Gazprom has threatened to raise imported gas prices further still if Ukraine does not accept its current proposed price of $160 per 1,000 cubic meters, to be implemented from as soon as next year. This represents almost a three fold increase on the current price.

Gazprom pays Ukraine in kind with a percentage volume of the gas it ships thought the country en route to western Europe. Gazprom argues that, as the international gas price has soared, so it is only right that Ukraine be asked to pay more for its share.

The Russians have warned that, as a consequence of the impasse, export supplies to western Europe could be disrupted. Gazprom currently subsidizes supplies to former Soviet states but it is keen to end this practice.

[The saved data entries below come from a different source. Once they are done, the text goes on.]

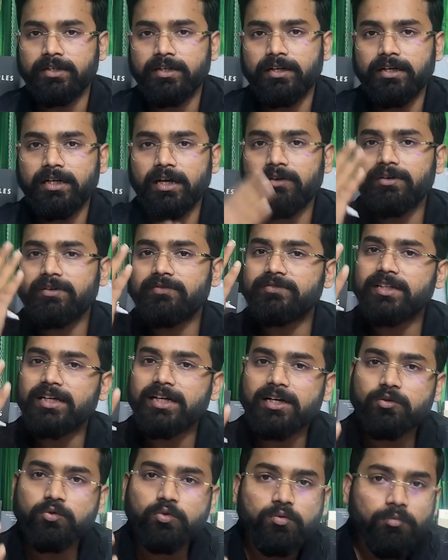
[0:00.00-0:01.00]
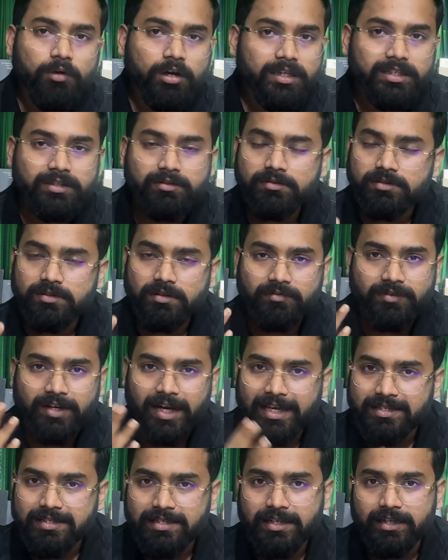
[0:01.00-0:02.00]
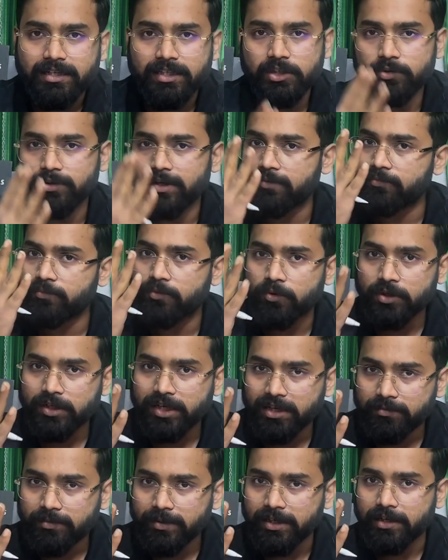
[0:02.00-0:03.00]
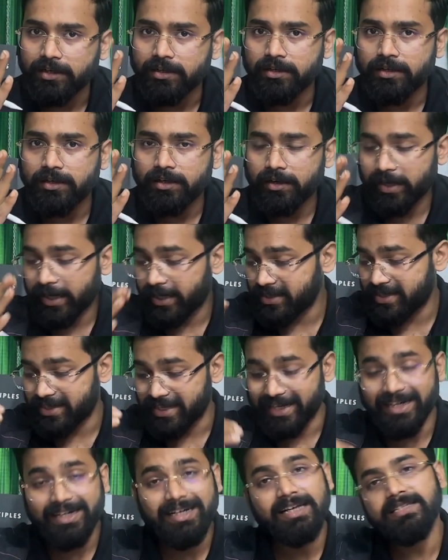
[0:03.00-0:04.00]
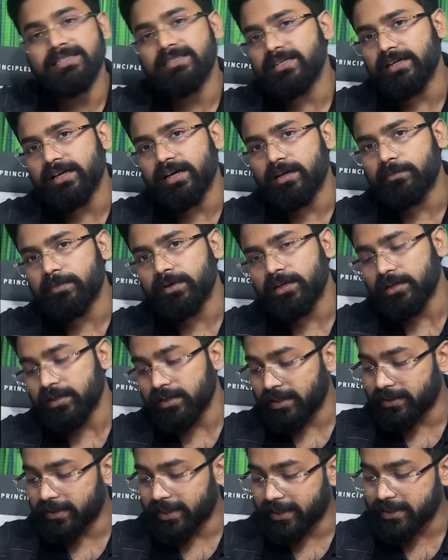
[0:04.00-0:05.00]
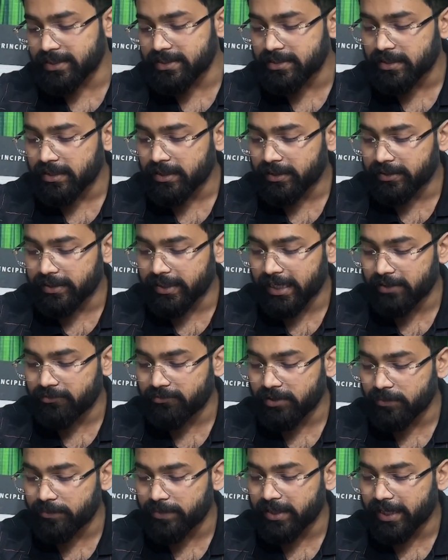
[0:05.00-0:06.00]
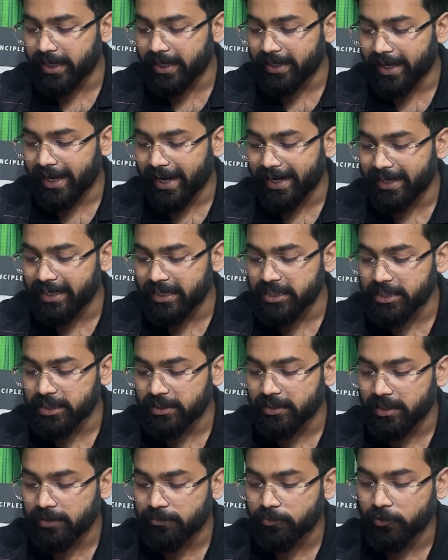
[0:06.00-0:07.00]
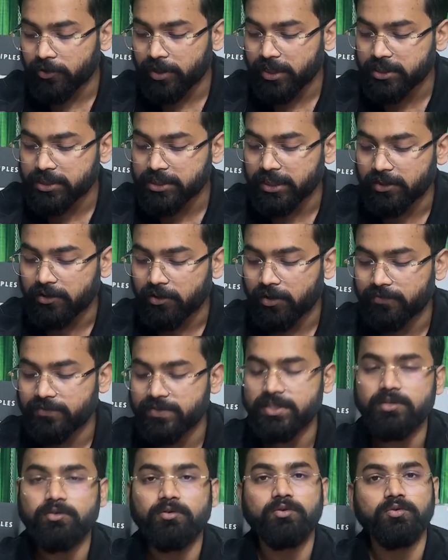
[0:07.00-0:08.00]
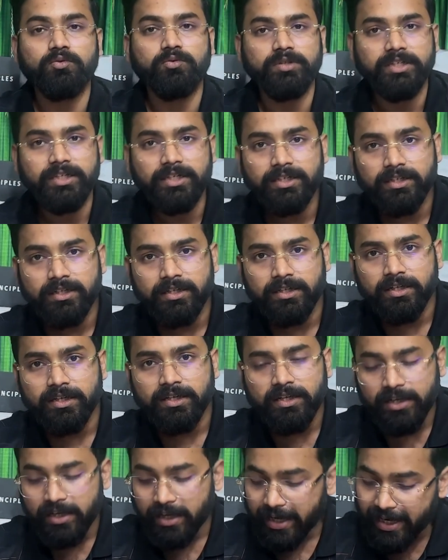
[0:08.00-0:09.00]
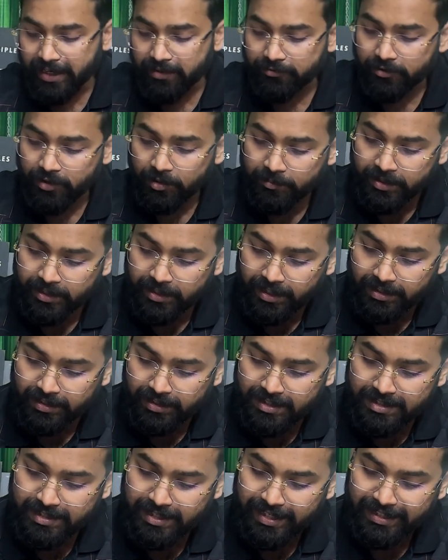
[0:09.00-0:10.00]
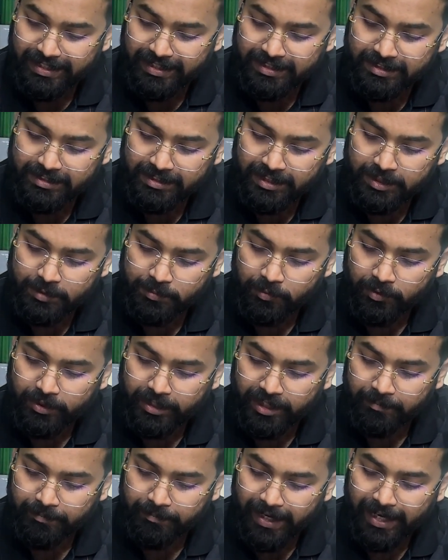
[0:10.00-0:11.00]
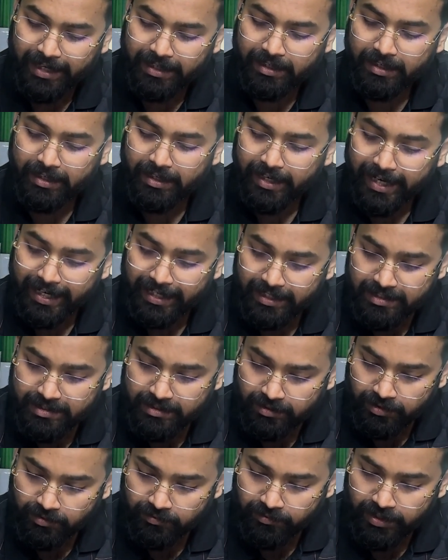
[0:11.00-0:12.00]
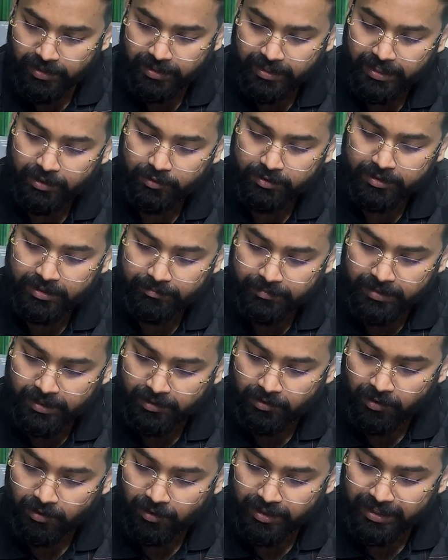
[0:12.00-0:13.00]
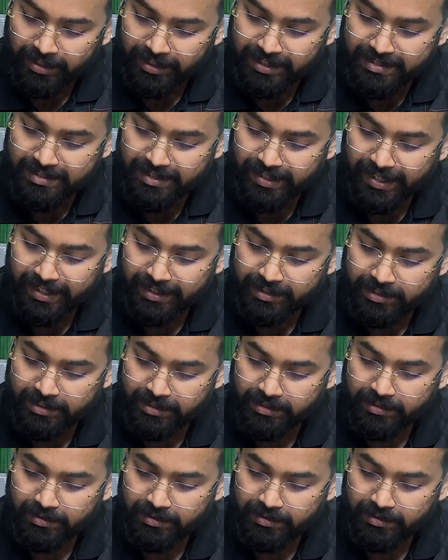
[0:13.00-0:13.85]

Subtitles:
Now if there are two molecules of glycine, you have four carbon and serine has three carbon, that is there will be an additional production of CO2 here, and from here this serine is transported back, it is converted into something called glycerate.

Of course, when Germany bought gas for $80, $50 for gas to Ukraine seemed appropriate, Gazprom’s deputy chief executive Alexander Ryazanov said in televised comments. But when the price rose to $200, then of course $50 is a very small price and doesn’t correspond to our real costs.

However some observers have suggested that the dispute – which also involves a number of other countries including Lithuania, Armenia and Moldova – is essentially political. Gazprom’s actions are seen by critics as a ‘punishment’ for the pro-western agendas that many former Soviet bloc members have adopted over recent years.

Gazprom flatly denies the charge: This is not politics, Gazprom isn’t under pressure from the government, Mr Ryazanov told reporters. This is simple economics.